Second, they immediately seized full control over the radio — the main form of media at that time.
Third, the authorities began systematically bullying and harassing independent nongovernmental organizations — churches as well as groups of youth, athletes and even chess clubs. First they applied pressure, and then they banned them.
In 1945, the leader of the pro-Moscow German Communists Walter Ulbricht told his inner circle, "The situation is very clear: It should look like democracy, but we must keep everything under close control."
Creating local versions of the NKVD, seizing control of radio stations and disbanding NGOs were the top three objectives. They were even more important than eliminating democratic political parties and squeezing the private sector out of the economy — both of which were of only secondary or tertiary importance.
As the experience of the Soviet Union and Eastern Europe demonstrates, the existence of secret political police that carry out either selective or mass crackdowns on dissent, the total control over information and the evisceration of civil society are key prerequisites for successfully establishing and maintaining a totalitarian regime.

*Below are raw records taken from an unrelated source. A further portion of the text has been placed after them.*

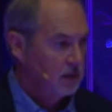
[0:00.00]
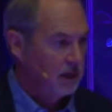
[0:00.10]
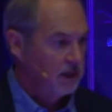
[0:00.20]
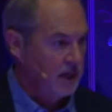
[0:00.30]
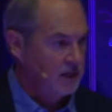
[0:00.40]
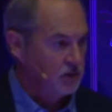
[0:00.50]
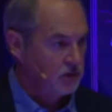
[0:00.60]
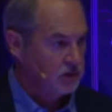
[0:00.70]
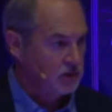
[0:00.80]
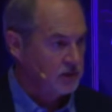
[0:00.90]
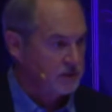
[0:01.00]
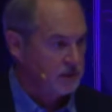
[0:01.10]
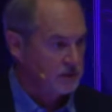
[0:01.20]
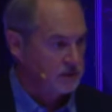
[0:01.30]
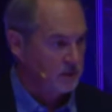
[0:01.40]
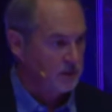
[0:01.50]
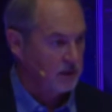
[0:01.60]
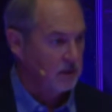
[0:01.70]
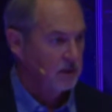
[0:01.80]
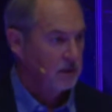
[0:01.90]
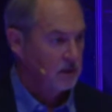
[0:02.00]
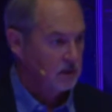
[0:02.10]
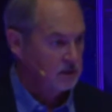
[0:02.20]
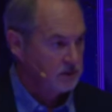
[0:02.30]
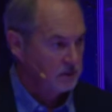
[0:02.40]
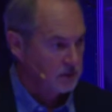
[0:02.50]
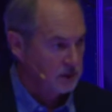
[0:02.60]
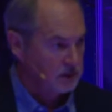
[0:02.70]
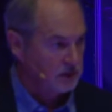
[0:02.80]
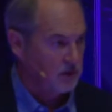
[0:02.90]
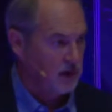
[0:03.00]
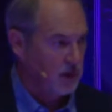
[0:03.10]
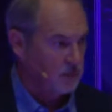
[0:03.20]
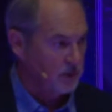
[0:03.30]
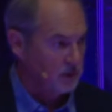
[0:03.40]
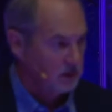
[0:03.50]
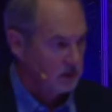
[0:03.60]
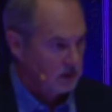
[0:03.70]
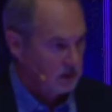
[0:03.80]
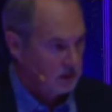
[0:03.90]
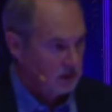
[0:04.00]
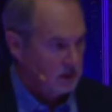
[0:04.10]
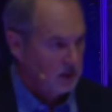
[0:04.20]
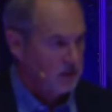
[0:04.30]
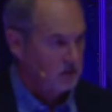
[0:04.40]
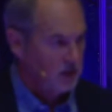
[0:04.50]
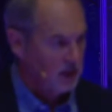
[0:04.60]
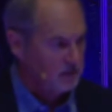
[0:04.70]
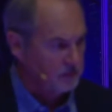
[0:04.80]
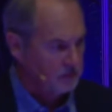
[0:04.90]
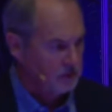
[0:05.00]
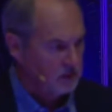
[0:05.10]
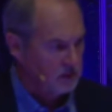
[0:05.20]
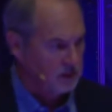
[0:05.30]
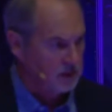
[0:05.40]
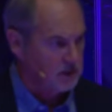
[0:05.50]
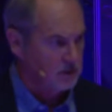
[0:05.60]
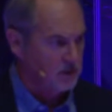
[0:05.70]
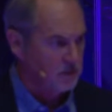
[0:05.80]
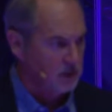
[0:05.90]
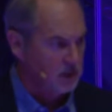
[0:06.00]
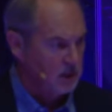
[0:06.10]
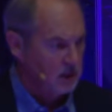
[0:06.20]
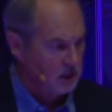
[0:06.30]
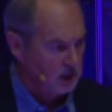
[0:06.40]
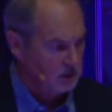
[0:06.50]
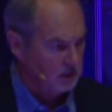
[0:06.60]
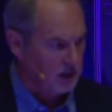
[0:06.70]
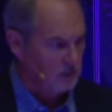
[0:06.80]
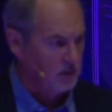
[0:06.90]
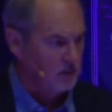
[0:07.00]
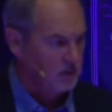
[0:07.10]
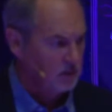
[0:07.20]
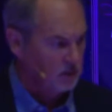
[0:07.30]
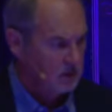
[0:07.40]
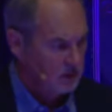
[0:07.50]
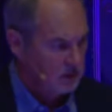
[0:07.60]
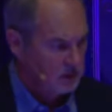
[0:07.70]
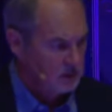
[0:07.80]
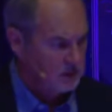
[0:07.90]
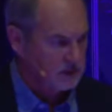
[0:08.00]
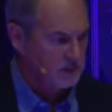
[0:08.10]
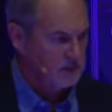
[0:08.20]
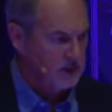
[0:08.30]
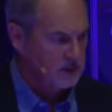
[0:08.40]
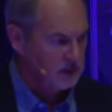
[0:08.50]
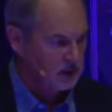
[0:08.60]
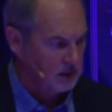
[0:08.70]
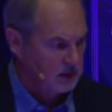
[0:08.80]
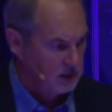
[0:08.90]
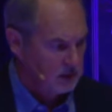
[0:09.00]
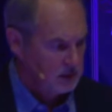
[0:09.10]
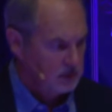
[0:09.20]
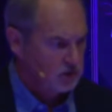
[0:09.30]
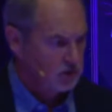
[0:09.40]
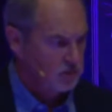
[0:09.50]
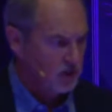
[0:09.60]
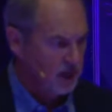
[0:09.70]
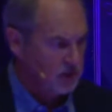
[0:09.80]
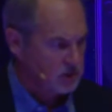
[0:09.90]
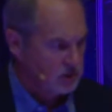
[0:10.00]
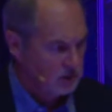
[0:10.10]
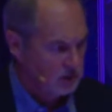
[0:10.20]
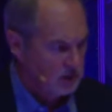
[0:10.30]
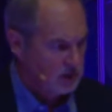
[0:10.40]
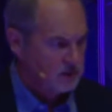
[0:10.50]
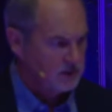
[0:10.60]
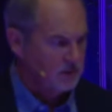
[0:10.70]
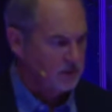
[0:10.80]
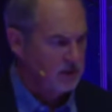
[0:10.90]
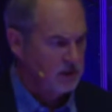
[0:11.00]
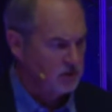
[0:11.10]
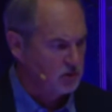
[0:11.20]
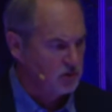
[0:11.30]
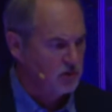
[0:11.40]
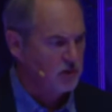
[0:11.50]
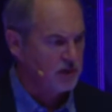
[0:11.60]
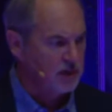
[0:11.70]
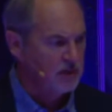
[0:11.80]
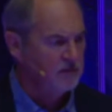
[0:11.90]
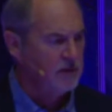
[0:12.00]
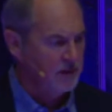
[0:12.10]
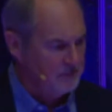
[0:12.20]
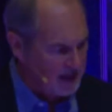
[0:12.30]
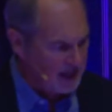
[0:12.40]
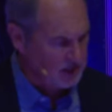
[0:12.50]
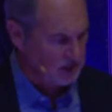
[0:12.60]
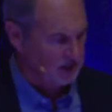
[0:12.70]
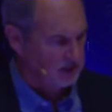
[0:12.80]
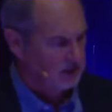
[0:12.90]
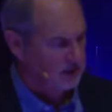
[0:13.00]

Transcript: And, and God's going to stir something, and something is going to happen in your life that is going to be incredible, just amazing, supernatural, something you could not even imagine.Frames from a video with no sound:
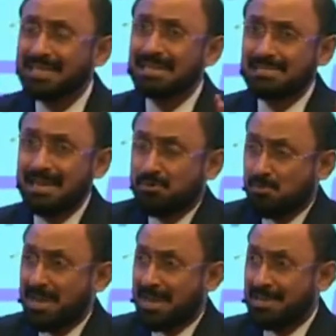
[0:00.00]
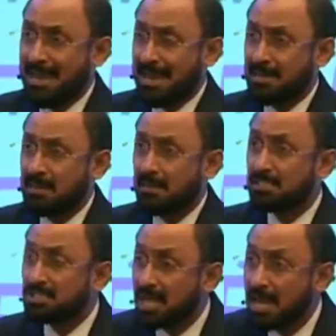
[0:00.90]
that came to me then,
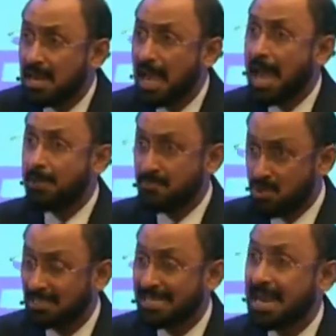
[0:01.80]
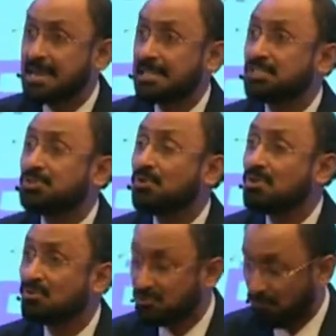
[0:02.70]
still I am using and it's so
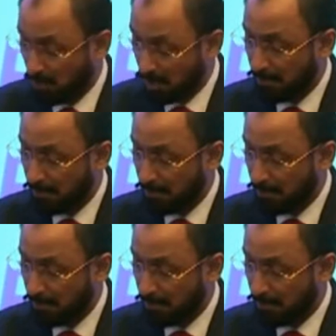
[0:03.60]
useful.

It is easy to see the obvious parallels with the political trajectory Russia has taken ever since President Vladimir Putin came to power. Political scientists can best determine whether this country is now more authoritarian or totalitarian. But what is clear to even the casual observer is that Russia's future is now critically dependent on organizations of civil society such as independent associations and NGOs — the most powerful opponents of any totalitarianism.
And that is precisely where the authorities have now focused their attack. The ability of those organizations to withstand that onslaught will determine the fate of freedom in Russia.
Vladimir Ryzhkov, a State Duma deputy from 1993 to 2007, is a political analyst.